Carry over every entry exactly as written, though not the pictures it contains.

--- RECORDS FOR THIS TASK Enclosed Below ---

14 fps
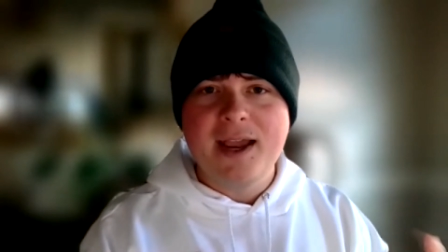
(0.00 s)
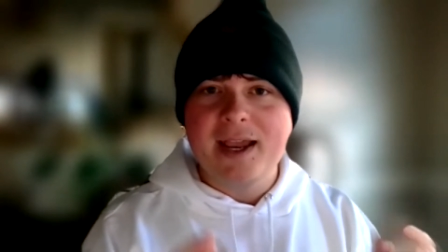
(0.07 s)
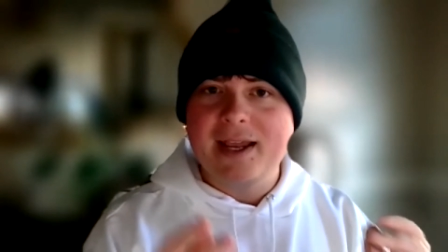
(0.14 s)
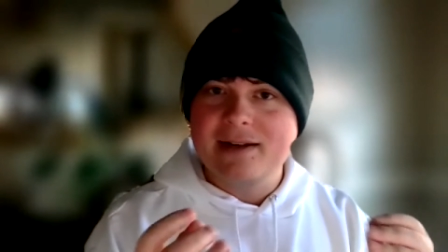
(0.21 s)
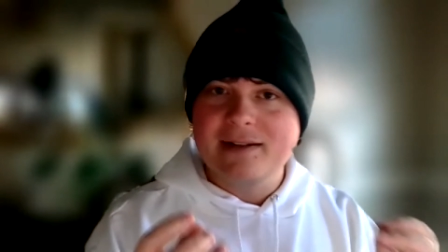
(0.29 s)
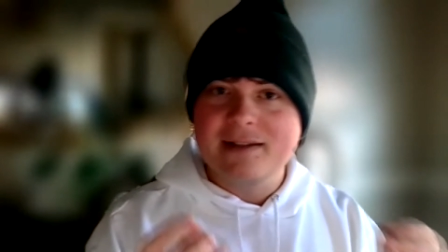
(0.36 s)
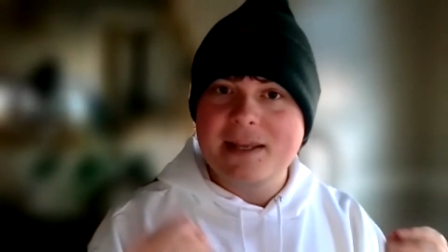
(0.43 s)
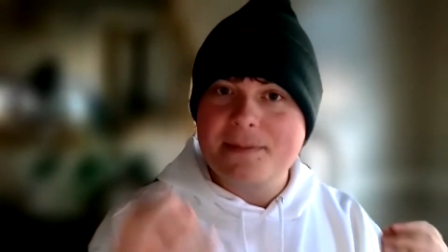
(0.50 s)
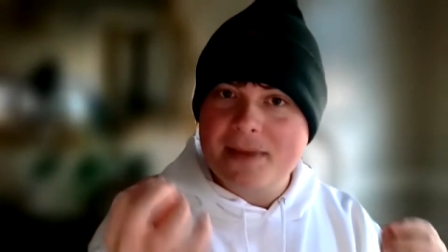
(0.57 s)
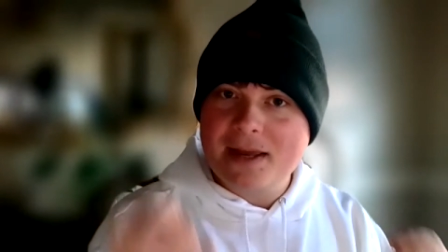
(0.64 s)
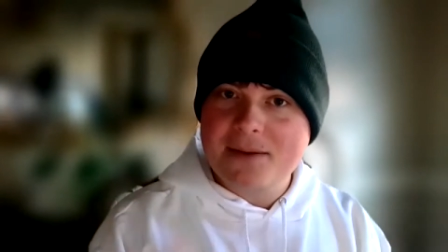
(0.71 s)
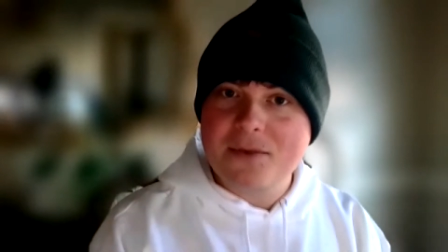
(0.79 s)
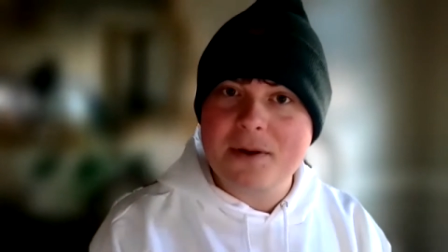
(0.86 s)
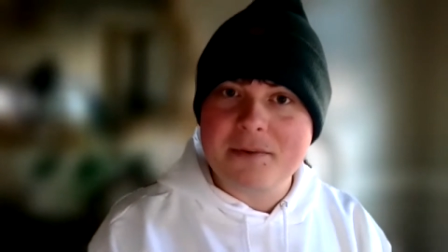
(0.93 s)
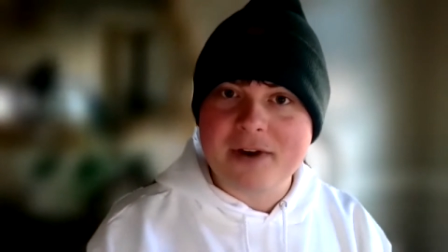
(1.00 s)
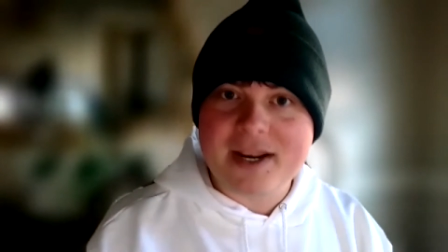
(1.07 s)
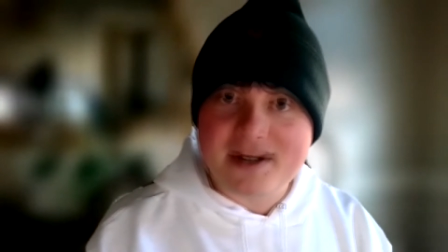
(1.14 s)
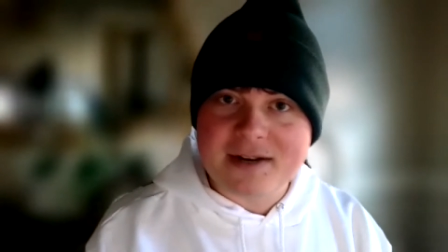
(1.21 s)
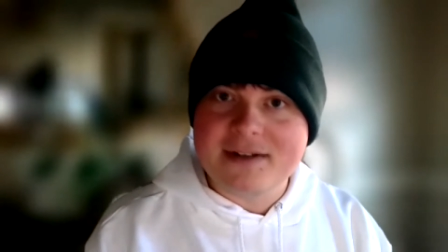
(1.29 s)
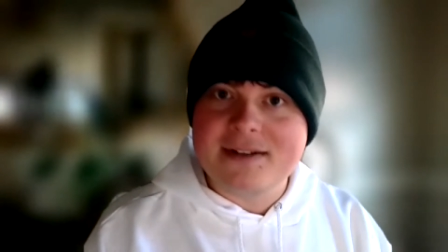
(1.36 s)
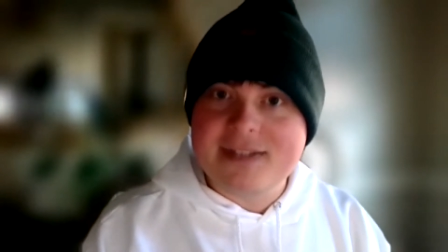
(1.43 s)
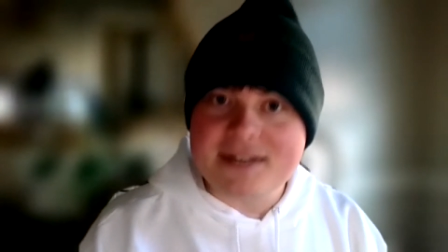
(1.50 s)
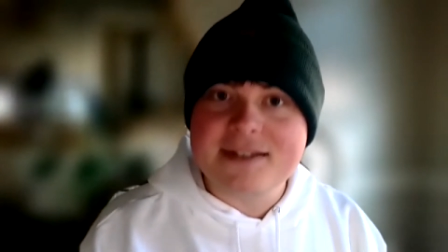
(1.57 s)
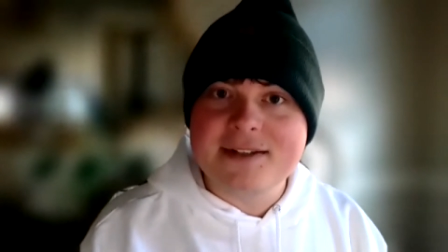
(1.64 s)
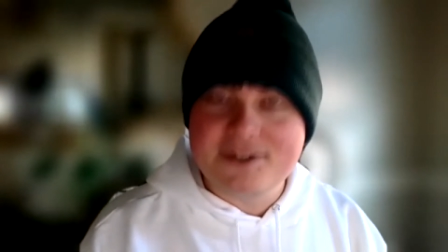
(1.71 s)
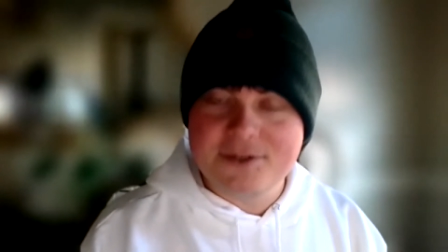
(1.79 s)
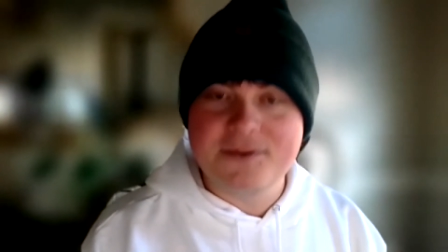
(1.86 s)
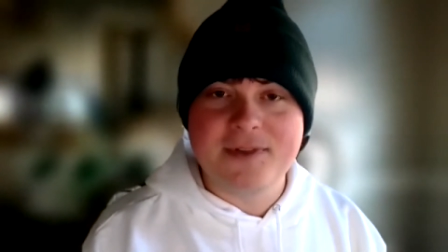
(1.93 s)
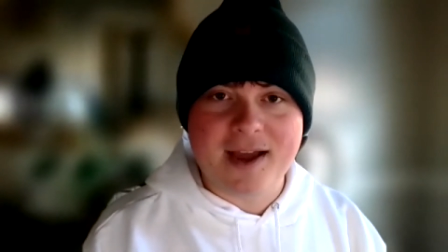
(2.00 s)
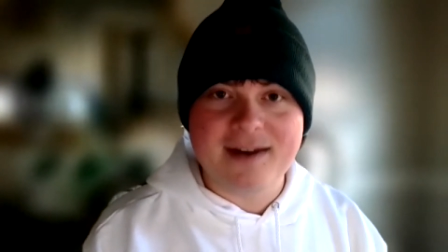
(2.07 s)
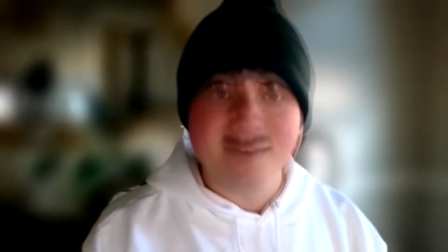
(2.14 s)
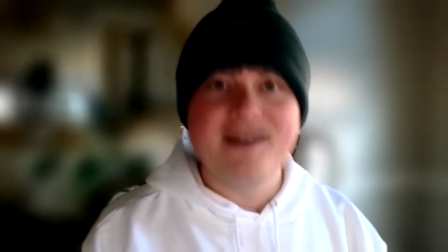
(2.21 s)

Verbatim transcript: And Lin-Manuel Miranda doesn't do that.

--- End of Enclosed RECORDS FOR THIS TASK ---

OUTPUT:
14 fps
(0.00 s)
(0.07 s)
(0.14 s)
(0.21 s)
(0.29 s)
(0.36 s)
(0.43 s)
(0.50 s)
(0.57 s)
(0.64 s)
(0.71 s)
(0.79 s)
(0.86 s)
(0.93 s)
(1.00 s)
(1.07 s)
(1.14 s)
(1.21 s)
(1.29 s)
(1.36 s)
(1.43 s)
(1.50 s)
(1.57 s)
(1.64 s)
(1.71 s)
(1.79 s)
(1.86 s)
(1.93 s)
(2.00 s)
(2.07 s)
(2.14 s)
(2.21 s)

Verbatim transcript: And Lin-Manuel Miranda doesn't do that.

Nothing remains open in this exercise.